Menurutnya, praktik pengadaan barang dan jasa di sejumlah SKPA justru dikuasai oleh oknum anggota dewan melalui mekanisme pokok-pokok pikiran (Pokir).
“Sangat jelas terlihat intervensi pemilik Pokir, terutama dalam pengadaan di Dinas Pendidikan, DLH, Distanbun dan hampir semua dinas. Paket-paket proyek seolah sudah dikapling. Jangan harap dapat proyek kalau tidak ada ‘komitmen’ dengan dewan pemilik Pokir,” ujar Nasruddin di Banda Aceh, Sabtu (28/6/2025).
Ia menyebut banyak rekanan gigit jari karena tidak memiliki koneksi dengan anggota dewan.

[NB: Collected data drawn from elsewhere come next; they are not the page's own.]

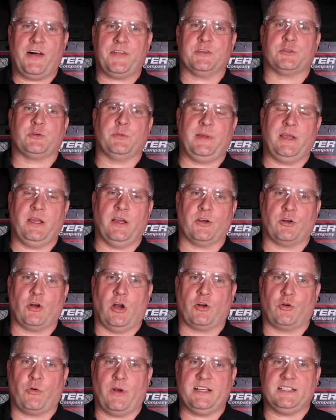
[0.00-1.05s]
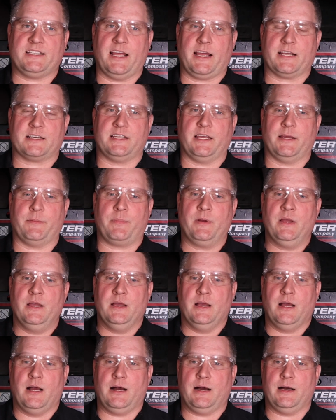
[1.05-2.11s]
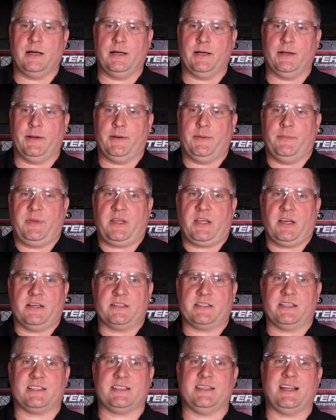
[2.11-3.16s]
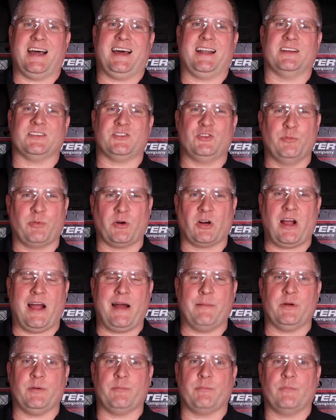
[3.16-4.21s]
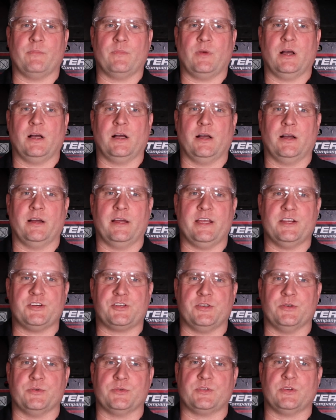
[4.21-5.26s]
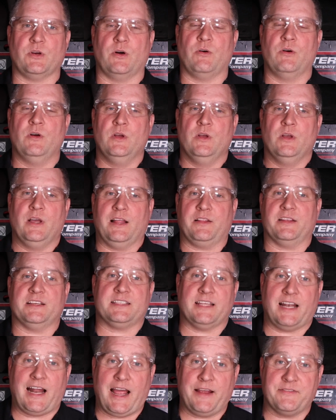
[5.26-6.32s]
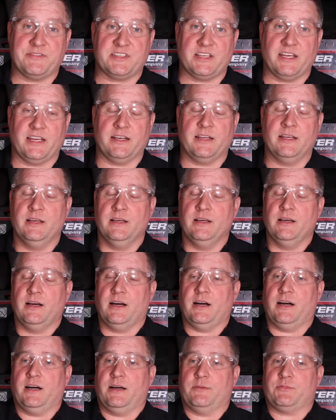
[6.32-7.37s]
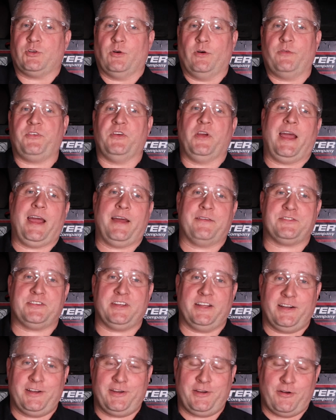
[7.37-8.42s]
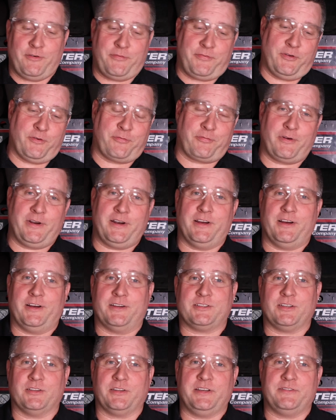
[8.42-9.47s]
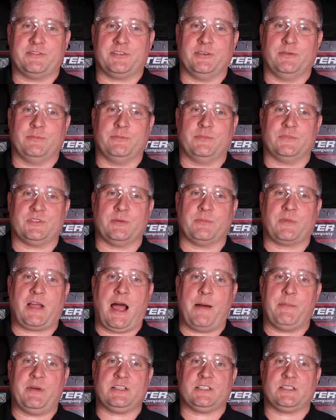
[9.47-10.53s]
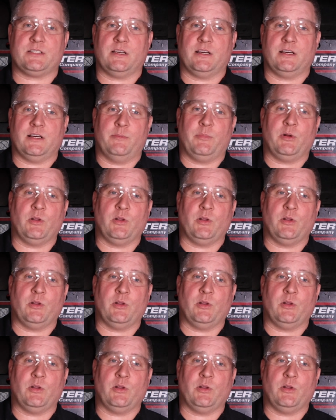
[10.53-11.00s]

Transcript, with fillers: Thought this would be a, a great tech tip um, because it's not a super common issue, so at least that I've seen. Um, so if you have seen it, you know, feel free to, to leave some some comments uh,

Menurutnya, para wakil rakyat tidak lagi memprioritaskan program yang berdampak langsung pada kebutuhan masyarakat.
“Sangat disayangkan, demi keuntungan pribadi, mereka mengabaikan proyek-proyek yang benar-benar penting bagi masyarakat. Kami meminta Bappeda dan APIP melakukan reviu atas usulan-usulan dari anggota dewan. Jika perlu, anggaran tersebut dicoret dan diusulkan kembali dalam APBA Perubahan dalam bentuk kegiatan yang benar-benar bermanfaat,” lanjutnya.
Nasruddin mendesak KPK untuk turun langsung ke Aceh dan menjalankan fungsi pencegahan secara serius.
Menurutnya, penindakan bisa dimulai dari investigasi terhadap paket-paket Pokir, mengingat data pemiliknya sudah dikantongi KPK.
“Kami sangat berharap KPK, Kejati, dan Kapolda Aceh bekerja lebih serius. Masyarakat tidak ingin praktik kotor ini terus berulang dari tahun ke tahun. Bahkan kami mendapat informasi, ada oknum aparat penegak hukum yang turut mendapat bagian dari paket-paket tersebut,” ungkapnya.
Ia juga menyoroti praktik e-purchasing atau penggunaan e-katalog yang dinilai rawan kompromi antara penyedia dan pejabat pengadaan.
“Dengan proses e-katalog yang simpel, KPA dan calon penyedia sangat mudah berkompromi. Di sinilah rawan terjadinya komitmen di bawah meja,” tambah Nasruddin.
TTI menyebut, informasi yang berkembang di masyarakat menyatakan bahwa ratusan miliar rupiah dari paket Pokir “dijual” ke rekanan dengan potongan bervariasi antara 25 hingga 30 persen.
“Setiap anggota dewan menunjuk koordinator yang menjadi perantara antara rekanan dengan PPK atau KPA. Setelah ada kesepakatan, barulah rekanan diperkenalkan secara resmi. Di sinilah terjadi komitmen yang mengarah pada praktik jual beli proyek,” ungkapnya.
Ia menilai praktik ini sebagai salah satu penyebab utama Aceh masih menyandang status sebagai provinsi termiskin di Sumatera.
“Ratusan miliar dana rakyat menguap percuma. Ini bukan lagi isu biasa, tapi kejahatan terhadap hak-hak masyarakat. Wajar jika Aceh tak kunjung keluar dari kemiskinan,” pungkas Nasruddin Bahar.